MATERIAL FOR THIS EXERCISE:
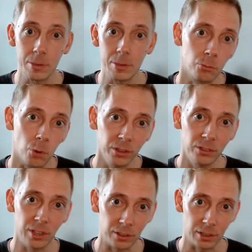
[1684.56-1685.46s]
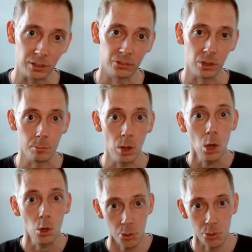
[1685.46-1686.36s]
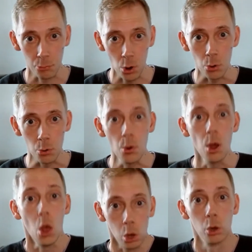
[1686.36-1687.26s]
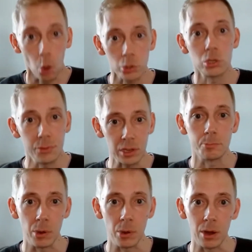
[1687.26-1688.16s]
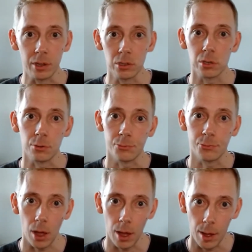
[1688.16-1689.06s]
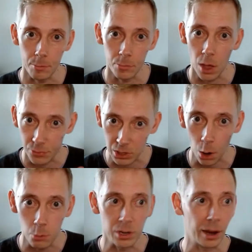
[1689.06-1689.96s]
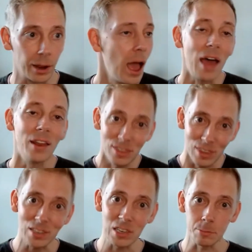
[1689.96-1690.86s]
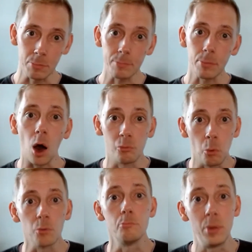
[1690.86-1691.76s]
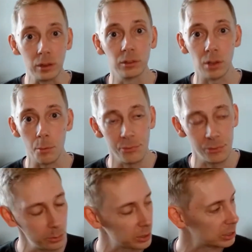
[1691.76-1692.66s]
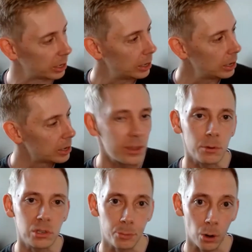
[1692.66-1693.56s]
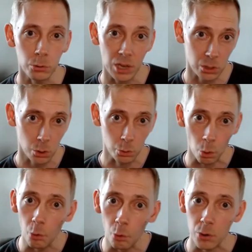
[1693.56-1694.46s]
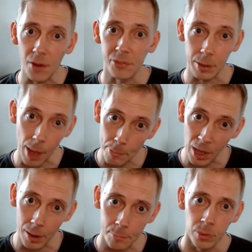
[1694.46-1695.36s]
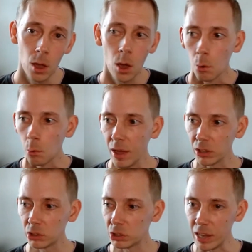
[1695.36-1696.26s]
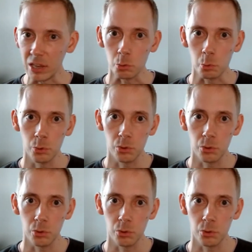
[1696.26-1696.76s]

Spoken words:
of our writing system through lots of experience of decoding. And this is a big part of what builds up fluency. There is a process called orthographic mapping, which is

WHAT IS NEEDED: Write out verbatim the lines from the one containing "[1685.46-1686.36s]" through the last line of the listing above, and no other lines; omit pictures.

TASK SOLUTION:
[1685.46-1686.36s]
[1686.36-1687.26s]
[1687.26-1688.16s]
[1688.16-1689.06s]
[1689.06-1689.96s]
[1689.96-1690.86s]
[1690.86-1691.76s]
[1691.76-1692.66s]
[1692.66-1693.56s]
[1693.56-1694.46s]
[1694.46-1695.36s]
[1695.36-1696.26s]
[1696.26-1696.76s]

Spoken words:
of our writing system through lots of experience of decoding. And this is a big part of what builds up fluency. There is a process called orthographic mapping, which is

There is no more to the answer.